Lecture 14, 15 & 16 Flashcards
A ___ is the entire collection of people with whom your study is concerned.
Population
A ___ is a portion (some elements) or a piece that is representative of a whole.
sample
In social studies, a ___ is a special subset selected from a population for purposes of making inferences about the nature of the population.
sample
Why do we use samples instead of populations in research?

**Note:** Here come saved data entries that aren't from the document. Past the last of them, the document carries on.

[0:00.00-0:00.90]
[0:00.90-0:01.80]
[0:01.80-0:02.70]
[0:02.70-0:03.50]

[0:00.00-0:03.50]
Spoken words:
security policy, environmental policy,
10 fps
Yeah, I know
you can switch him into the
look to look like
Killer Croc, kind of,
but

Allows researchers to conduct their studies with more manageable data in a timely manner.
What is a sampling frame?
A list of all the people or objects in the population
If you have no list of your population, you have no sampling frame. If you have no sampling frame, most ___ sampling strategies don’t work.
probability
When do you take a sample?
When the population is too large to work with
True or false: ideally, the sample should represent the population with respect to every variable of interest in the study
True
A sample size of at least ___ is needed for statistical testing in some studies, while more than ___ is needed for some studies.
100; 1,000
In some studies, sample sizes are calculated based on how much ___ ___ you can tolerate (e.g. you want to be 95% confident that your study findings are accurate within plus or minus 5% of the population parameters)
sampling error
The adequacy of the sampling size depends on how ____ your population is with respect to the variables of interest.

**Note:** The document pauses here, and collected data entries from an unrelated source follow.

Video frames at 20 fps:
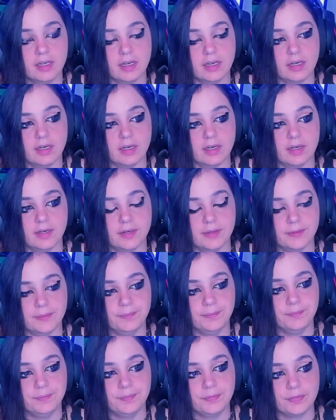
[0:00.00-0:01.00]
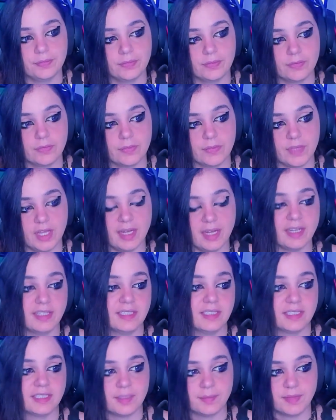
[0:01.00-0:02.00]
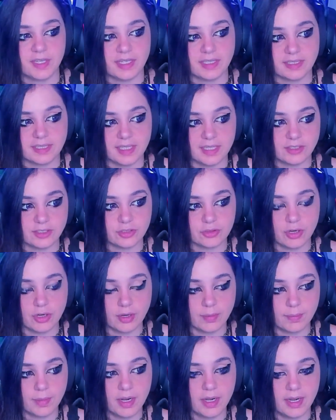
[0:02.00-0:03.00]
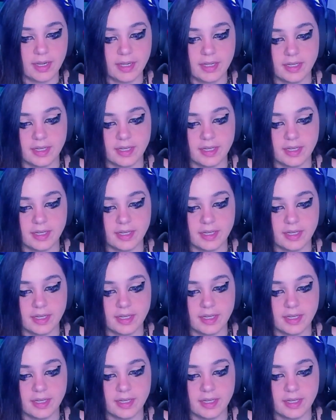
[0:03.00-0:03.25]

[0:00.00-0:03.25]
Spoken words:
and this is something I stand strong by.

homogenous (if they were all identically homogenous than you would only need one of them)
In ___-___ sampling, the chance of being selected is not equal for every person in the population (e.g. people might be selected because they happen to be in a certain place at a particular time or have certain conditions)
non-probability
In ___ sampling, every person in the population has an equal chance of or known ___ of being selected to be part of the sample (e.g. is the sample is 5% of the population, each person has a 1 in 20 chance of being selected)
probability; probability
What are the 4 major types of non-probability sampling?

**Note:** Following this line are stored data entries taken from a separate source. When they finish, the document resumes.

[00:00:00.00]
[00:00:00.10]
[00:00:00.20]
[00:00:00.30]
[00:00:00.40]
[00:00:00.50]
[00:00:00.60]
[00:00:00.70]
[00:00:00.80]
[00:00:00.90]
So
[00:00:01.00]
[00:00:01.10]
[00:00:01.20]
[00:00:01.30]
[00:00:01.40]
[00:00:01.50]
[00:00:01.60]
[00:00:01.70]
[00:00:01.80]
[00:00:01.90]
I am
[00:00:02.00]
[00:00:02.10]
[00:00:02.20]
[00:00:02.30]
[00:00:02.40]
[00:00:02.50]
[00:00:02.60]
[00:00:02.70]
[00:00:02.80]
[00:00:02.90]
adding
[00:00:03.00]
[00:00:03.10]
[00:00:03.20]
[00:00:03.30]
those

- Availability (accidental or convenience) sampling
- Purposive or judgmental sampling
- Quota sampling
- Snowball sampling
True or false: most qualitative studies use non-probability sampling
True
True or false: Social research is often conducted in situations where the researcher can select the probability samples used in large-scale surveys
False (they usually cannot)
___ ___ is a non-probability method that selects those who are available or easy to find (e.g. you want to survey homeless people in a community about drug use, but only 3 of the 8 homeless people give you permission to distribute the survey, so you survey those 3 of them)
availability sampling
Availability sampling may be the easiest one, but it is also the lowest in ____
reliability
____ ____ is a sampling method in which elements are chosen based on the purpose of the study.
Purposive sampling
In ____ ____ you _____ select those respondents who would be able to answer your research questions, based on your own knowledge of the population. You may ____ select atypical cases (e.g. clients who have been particularly successful or unsuccessful in a treatment program)
purposive sampling; purposefully; purposefully
Purposive sampling may include the ___ population of some limited group (e.g. One Year HBSW students) or a ____ of the population (one class of the One Year HBSW)
entire; subset
Similar to other non-probability sampling methods, the sample selected with purposive sampling does not represent a ____ population.
larger
True or false: purposive sampling can be exactly what is needed in some cases–study of an organization, or a community
True
____ _____ is designed to avoid the most obvious flaw of availability sampling.
Quota sampling
In ____ ____, the researcher sets ____ to ensure that the sample represents certain characteristics in proportion to their prevalence in the population.